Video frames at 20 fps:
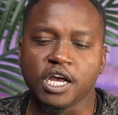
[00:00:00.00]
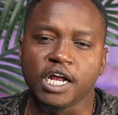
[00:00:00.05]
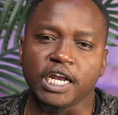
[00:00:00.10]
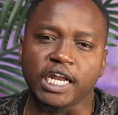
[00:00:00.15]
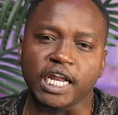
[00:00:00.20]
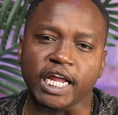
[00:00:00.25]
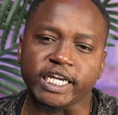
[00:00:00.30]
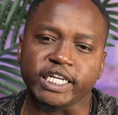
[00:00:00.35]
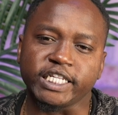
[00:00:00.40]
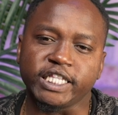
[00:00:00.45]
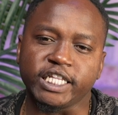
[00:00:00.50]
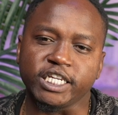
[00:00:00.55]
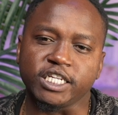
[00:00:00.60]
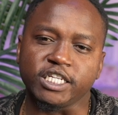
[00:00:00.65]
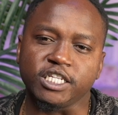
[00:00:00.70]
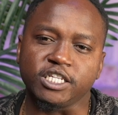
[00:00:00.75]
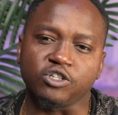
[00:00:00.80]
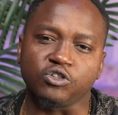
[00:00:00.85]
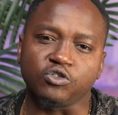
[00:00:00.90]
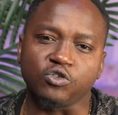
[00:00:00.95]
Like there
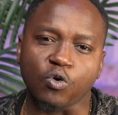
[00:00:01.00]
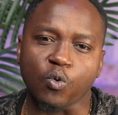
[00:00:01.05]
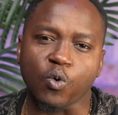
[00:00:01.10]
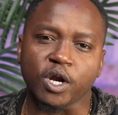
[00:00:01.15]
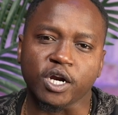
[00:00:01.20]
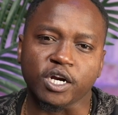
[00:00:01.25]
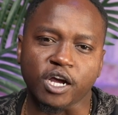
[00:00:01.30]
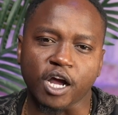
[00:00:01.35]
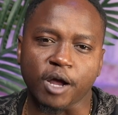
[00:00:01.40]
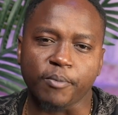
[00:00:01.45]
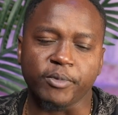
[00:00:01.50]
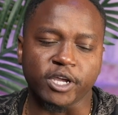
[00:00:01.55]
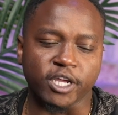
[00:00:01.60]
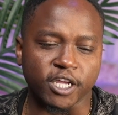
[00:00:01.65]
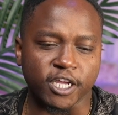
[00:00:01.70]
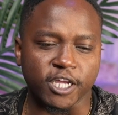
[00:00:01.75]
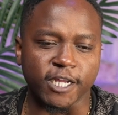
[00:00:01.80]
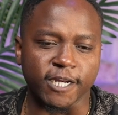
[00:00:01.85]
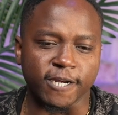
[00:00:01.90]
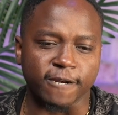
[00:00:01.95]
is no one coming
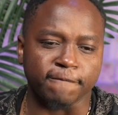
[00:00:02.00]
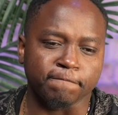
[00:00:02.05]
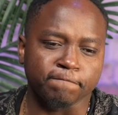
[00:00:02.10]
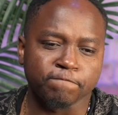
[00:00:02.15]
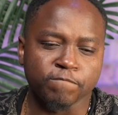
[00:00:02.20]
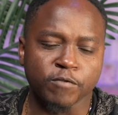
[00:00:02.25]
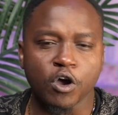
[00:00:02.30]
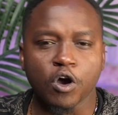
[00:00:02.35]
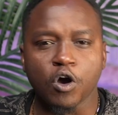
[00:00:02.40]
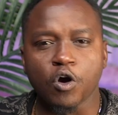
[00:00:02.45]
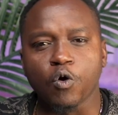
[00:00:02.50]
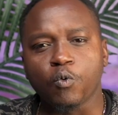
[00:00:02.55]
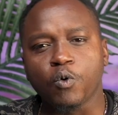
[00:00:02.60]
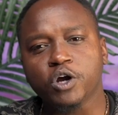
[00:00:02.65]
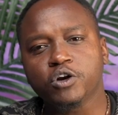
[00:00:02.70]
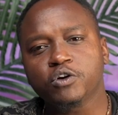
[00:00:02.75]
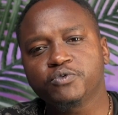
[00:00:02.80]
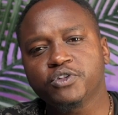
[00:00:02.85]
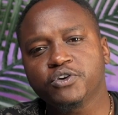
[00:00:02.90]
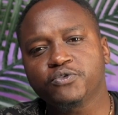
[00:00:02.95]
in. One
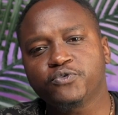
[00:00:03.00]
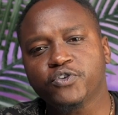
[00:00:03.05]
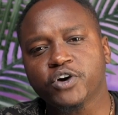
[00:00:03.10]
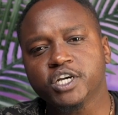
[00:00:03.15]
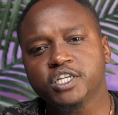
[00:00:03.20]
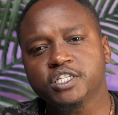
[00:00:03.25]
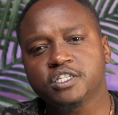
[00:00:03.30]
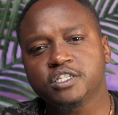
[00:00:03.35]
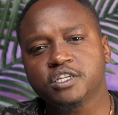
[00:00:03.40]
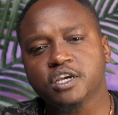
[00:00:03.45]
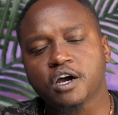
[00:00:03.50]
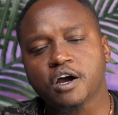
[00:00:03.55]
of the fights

--

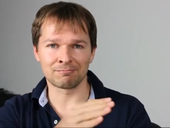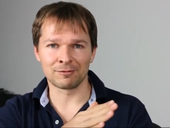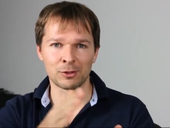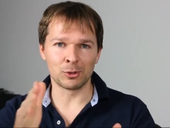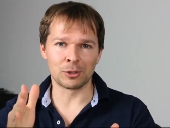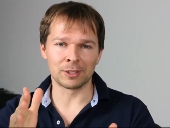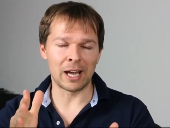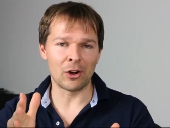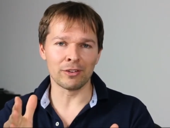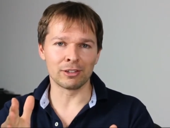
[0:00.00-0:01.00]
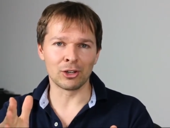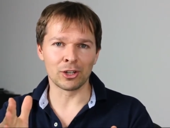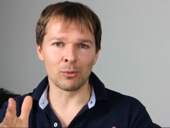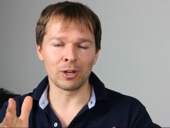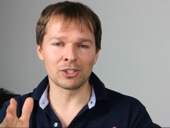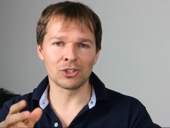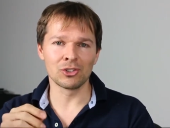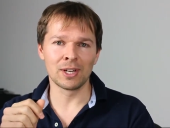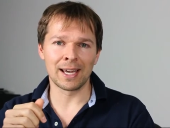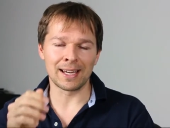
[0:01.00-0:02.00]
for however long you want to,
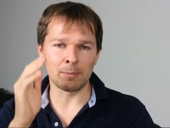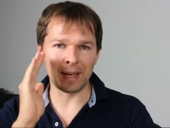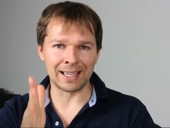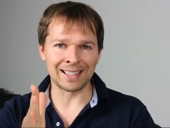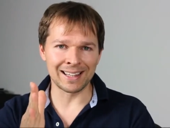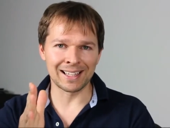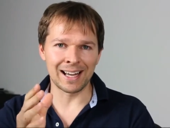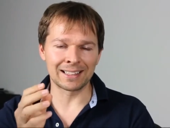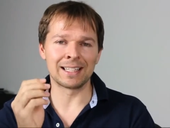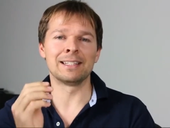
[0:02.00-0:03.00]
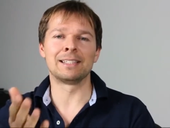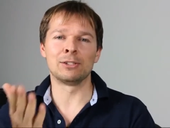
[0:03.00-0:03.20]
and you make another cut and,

◆ Action item: In the entries above, every line from the line with "Video frames at" to the line with "[00:00:02.60]" is to be printed exactly, with both ends included and pictures excluded.

◆ Result below:
Video frames at 20 fps:
[00:00:00.00]
[00:00:00.05]
[00:00:00.10]
[00:00:00.15]
[00:00:00.20]
[00:00:00.25]
[00:00:00.30]
[00:00:00.35]
[00:00:00.40]
[00:00:00.45]
[00:00:00.50]
[00:00:00.55]
[00:00:00.60]
[00:00:00.65]
[00:00:00.70]
[00:00:00.75]
[00:00:00.80]
[00:00:00.85]
[00:00:00.90]
[00:00:00.95]
Like there
[00:00:01.00]
[00:00:01.05]
[00:00:01.10]
[00:00:01.15]
[00:00:01.20]
[00:00:01.25]
[00:00:01.30]
[00:00:01.35]
[00:00:01.40]
[00:00:01.45]
[00:00:01.50]
[00:00:01.55]
[00:00:01.60]
[00:00:01.65]
[00:00:01.70]
[00:00:01.75]
[00:00:01.80]
[00:00:01.85]
[00:00:01.90]
[00:00:01.95]
is no one coming
[00:00:02.00]
[00:00:02.05]
[00:00:02.10]
[00:00:02.15]
[00:00:02.20]
[00:00:02.25]
[00:00:02.30]
[00:00:02.35]
[00:00:02.40]
[00:00:02.45]
[00:00:02.50]
[00:00:02.55]
[00:00:02.60]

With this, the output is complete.